## Records for this exercise
· · · · · · ·

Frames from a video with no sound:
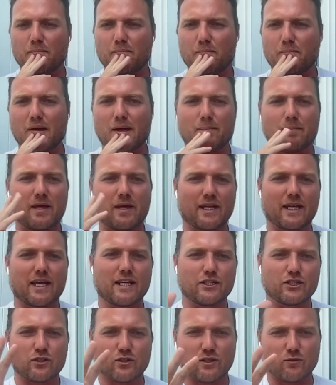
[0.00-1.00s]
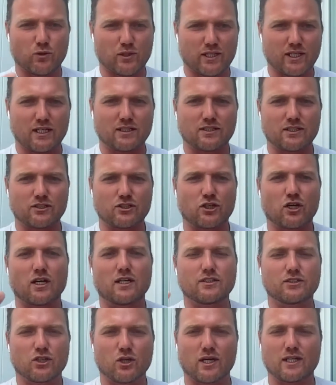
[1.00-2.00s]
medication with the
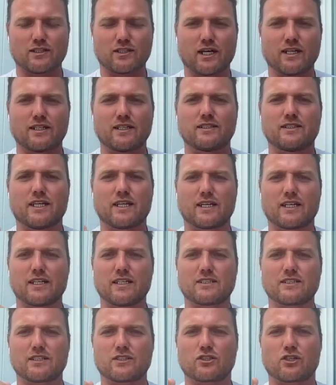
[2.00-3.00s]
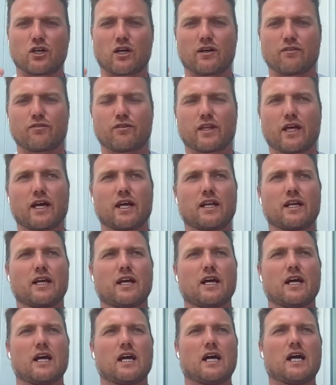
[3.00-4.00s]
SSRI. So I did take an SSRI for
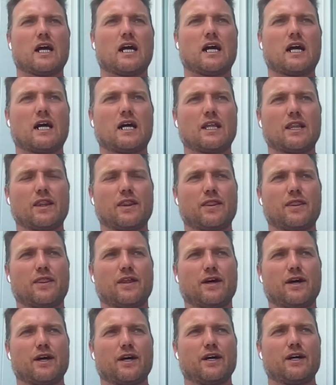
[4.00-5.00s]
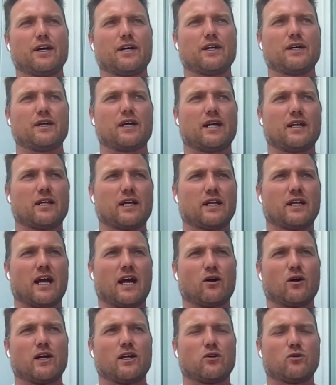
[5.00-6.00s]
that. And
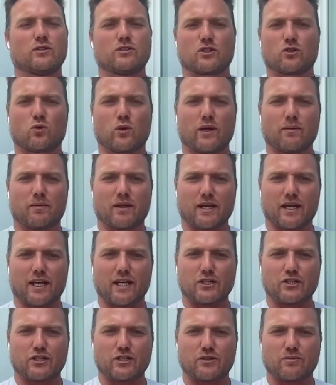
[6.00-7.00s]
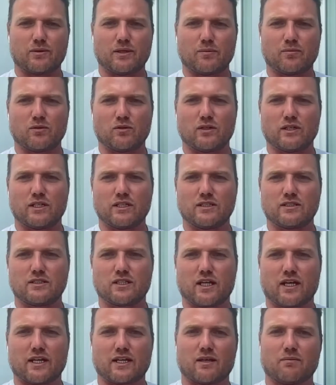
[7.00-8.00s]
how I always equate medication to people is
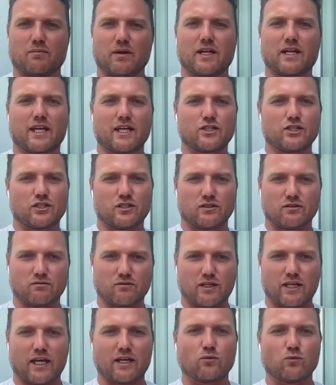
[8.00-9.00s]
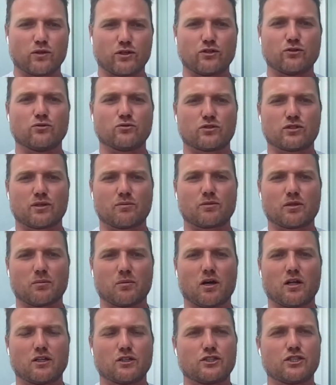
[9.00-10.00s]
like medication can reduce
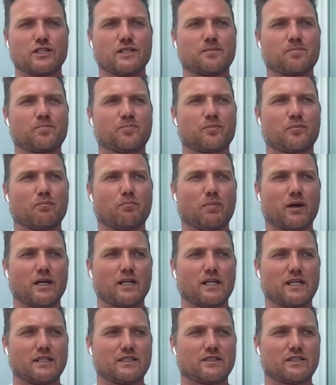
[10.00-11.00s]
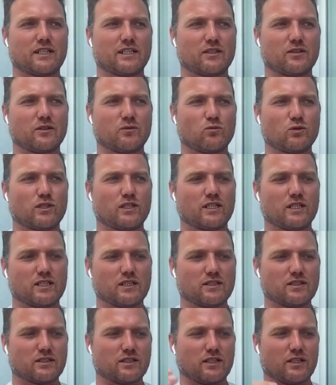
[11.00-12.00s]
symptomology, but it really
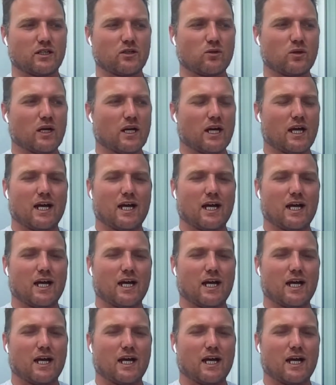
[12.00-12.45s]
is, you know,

· · · · · · ·

## Prompt
Nothing but the records above, retyped exactly and stripped of images, should appear in the answer.

## Result of this task
Frames from a video with no sound:
[0.00-1.00s]
[1.00-2.00s]
medication with the
[2.00-3.00s]
[3.00-4.00s]
SSRI. So I did take an SSRI for
[4.00-5.00s]
[5.00-6.00s]
that. And
[6.00-7.00s]
[7.00-8.00s]
how I always equate medication to people is
[8.00-9.00s]
[9.00-10.00s]
like medication can reduce
[10.00-11.00s]
[11.00-12.00s]
symptomology, but it really
[12.00-12.45s]
is, you know,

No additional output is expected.